• Hi All

    Please note that at the Chandoo.org Forums there is Zero Tolerance to Spam

    Post Spam and you Will Be Deleted as a User

    Hui...

  • When starting a new post, to receive a quicker and more targeted answer, Please include a sample file in the initial post.

Copying data that doesn't match into a seperate tab

muna

Member
Hi all,

Please, could someone post a robust formula that will allow data that doesn't match to be copied into a separate tab?

Excel file explains.

Thank you in advance.
 

Attachments

  • example.xlsx
    11.5 KB · Views: 10
Code:
Option Explicit

Sub muna()
    Dim s1 As Worksheet, s2 As Worksheet
    Set s1 = Sheets("Data dump")
    Set s2 = Sheets("Results page")
    Dim i As Long, lr As Long, lrR As Long
    Application.ScreenUpdating = False
    lr = s1.Range("A" & Rows.Count).End(xlUp).Row
    For i = 2 To lr
        lrR = s2.Range("A" & Rows.Count).End(xlUp).Row
        With s1
            If .Range("A" & i) <> .Range("B" & i) Or .Range("C" & i) <> .Range("D" & i) Or .Range("E" & i) <> .Range("F" & i) Then
                .Range("A" & i & ":F" & i).Copy s2.Range("A" & lrR + 1)
            End If
        End With
    Next i
    Application.CutCopyMode = False
    Application.ScreenUpdating = True
    MsgBox "Complete"

End Sub

Standard Module
How to install your new code
Copy the Excel VBA code
Select the workbook in which you want to store the Excel VBA code
Press Alt+F11 to open the Visual Basic Editor
Choose Insert > Module
Edit > Paste the macro into the module that appeared
Close the VBEditor
Save your workbook (Excel 2007+ select a macro-enabled file format, like *.xlsm)

To run the Excel VBA code:
Press Alt-F8 to open the macro list
Select a macro in the list
Click the Run button
 
Code:
Option Explicit

Sub muna()
    Dim s1 As Worksheet, s2 As Worksheet
    Set s1 = Sheets("Data dump")
    Set s2 = Sheets("Results page")
    Dim i As Long, lr As Long, lrR As Long
    Application.ScreenUpdating = False
    lr = s1.Range("A" & Rows.Count).End(xlUp).Row
    For i = 2 To lr
        lrR = s2.Range("A" & Rows.Count).End(xlUp).Row
        With s1
            If .Range("A" & i) <> .Range("B" & i) Or .Range("C" & i) <> .Range("D" & i) Or .Range("E" & i) <> .Range("F" & i) Then
                .Range("A" & i & ":F" & i).Copy s2.Range("A" & lrR + 1)
            End If
        End With
    Next i
    Application.CutCopyMode = False
    Application.ScreenUpdating = True
    MsgBox "Complete"

End Sub

Standard Module
How to install your new code
Copy the Excel VBA code
Select the workbook in which you want to store the Excel VBA code
Press Alt+F11 to open the Visual Basic Editor
Choose Insert > Module
Edit > Paste the macro into the module that appeared
Close the VBEditor
Save your workbook (Excel 2007+ select a macro-enabled file format, like *.xlsm)

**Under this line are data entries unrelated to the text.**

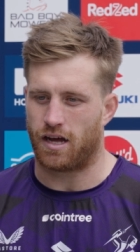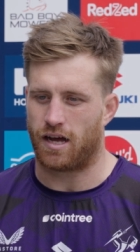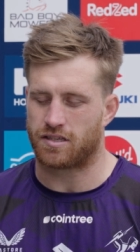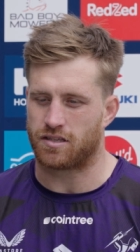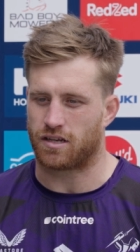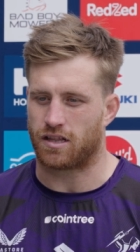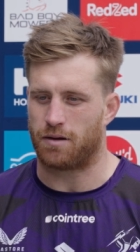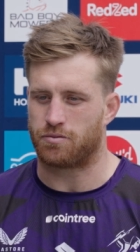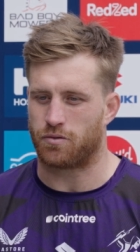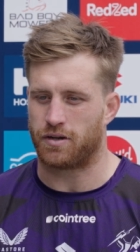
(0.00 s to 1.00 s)
us as a
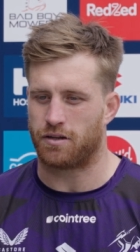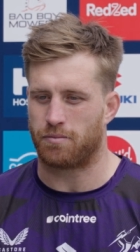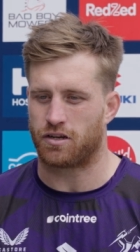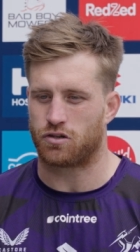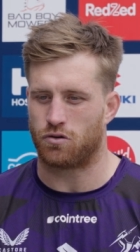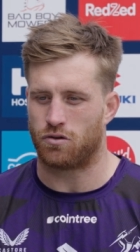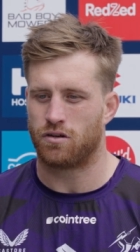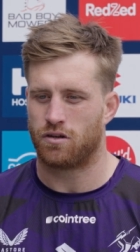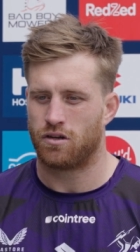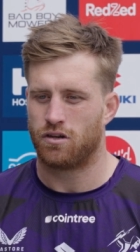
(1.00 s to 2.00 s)
club. So we need to make sure
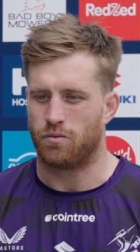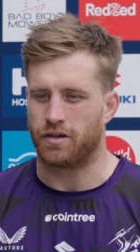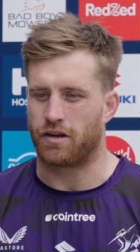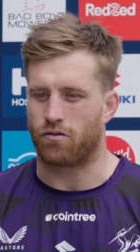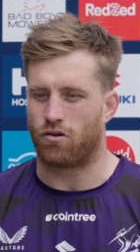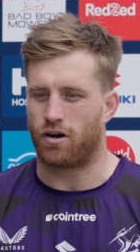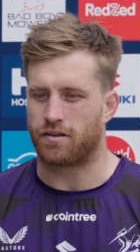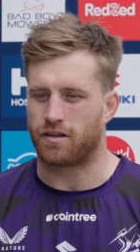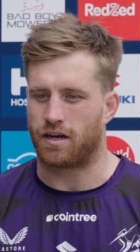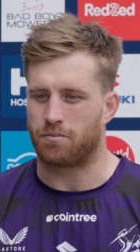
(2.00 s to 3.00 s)
we get it
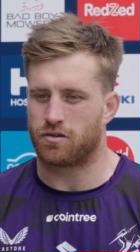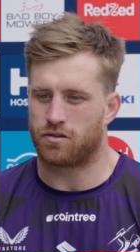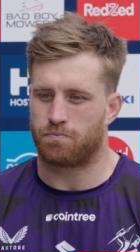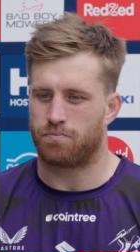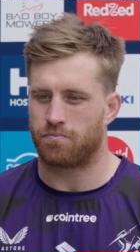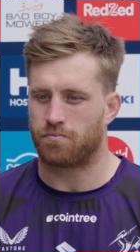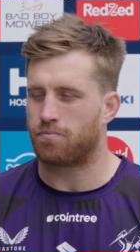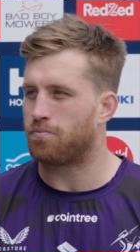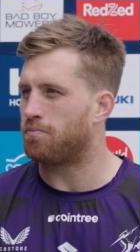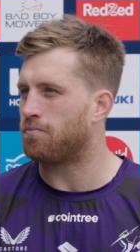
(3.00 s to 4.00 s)
right, because
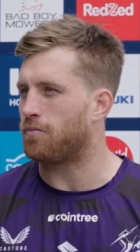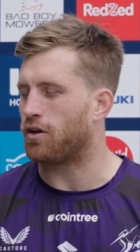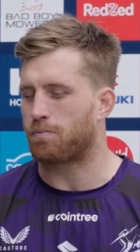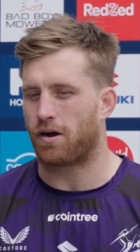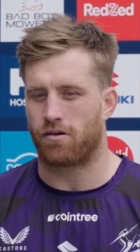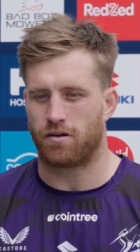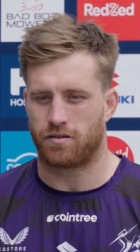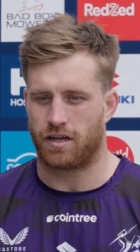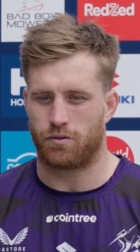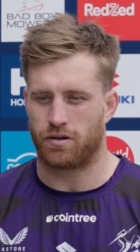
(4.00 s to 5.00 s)
like Para,
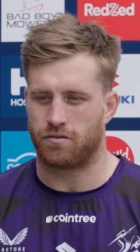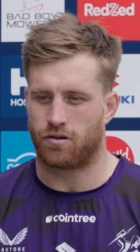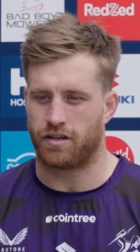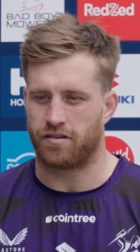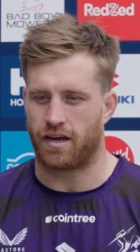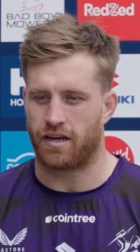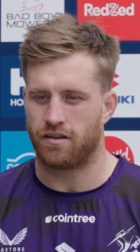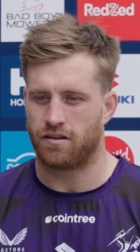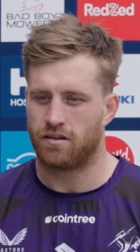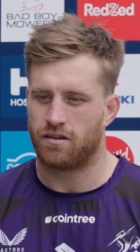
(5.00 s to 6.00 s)
anyone on their
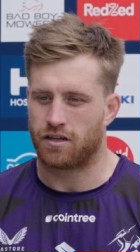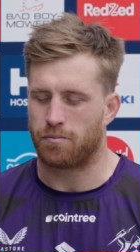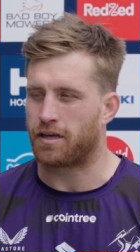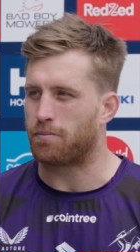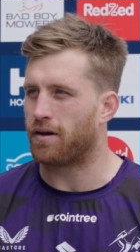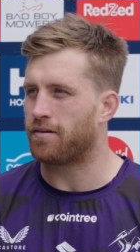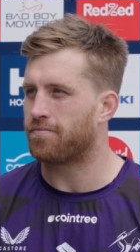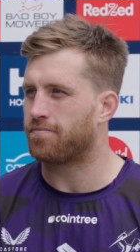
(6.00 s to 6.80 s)
day can make you pay.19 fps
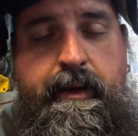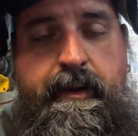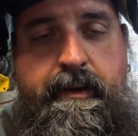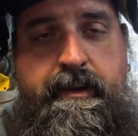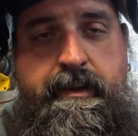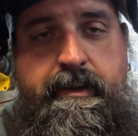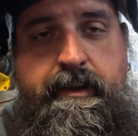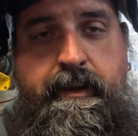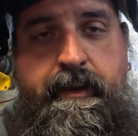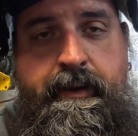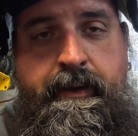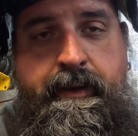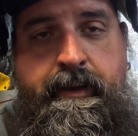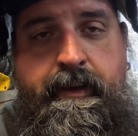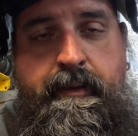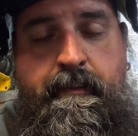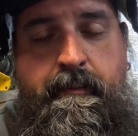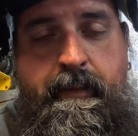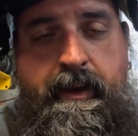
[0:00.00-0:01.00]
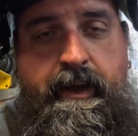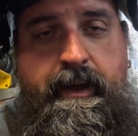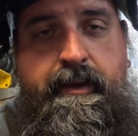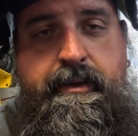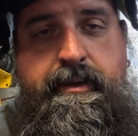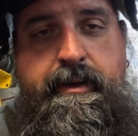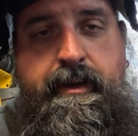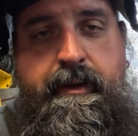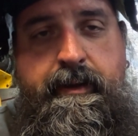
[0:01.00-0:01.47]
is
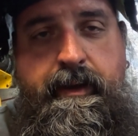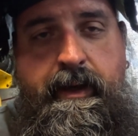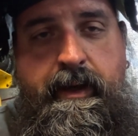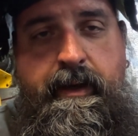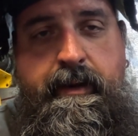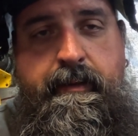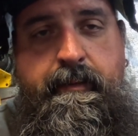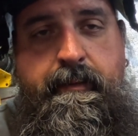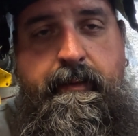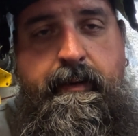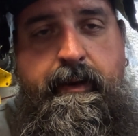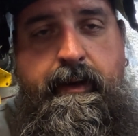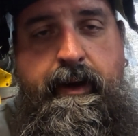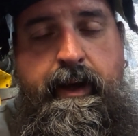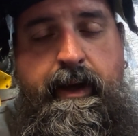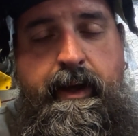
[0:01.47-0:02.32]
making sure that ISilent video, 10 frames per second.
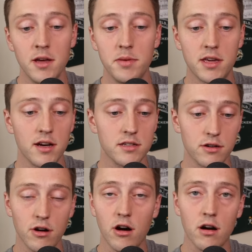because
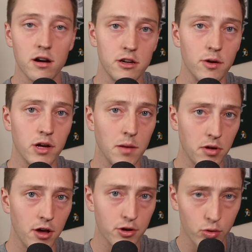there are, you know, a
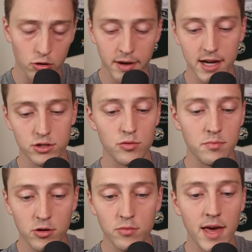couple other quarterbacks
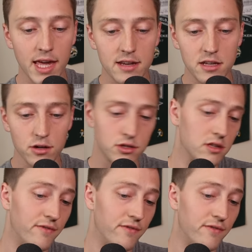who may get deals in the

To run the Excel VBA code:
Press Alt-F8 to open the macro list
Select a macro in the list
Click the Run button

Thank you so much! Worked great.

Out of curiosity, do you think this is possible to do with formulas? No need to publish the formulas. I wouldn't want to unnecessarily take up your time :)

However, I would appreciate if you could publish a formula to calculate the percentage of cases which was classified correctly for each directorate.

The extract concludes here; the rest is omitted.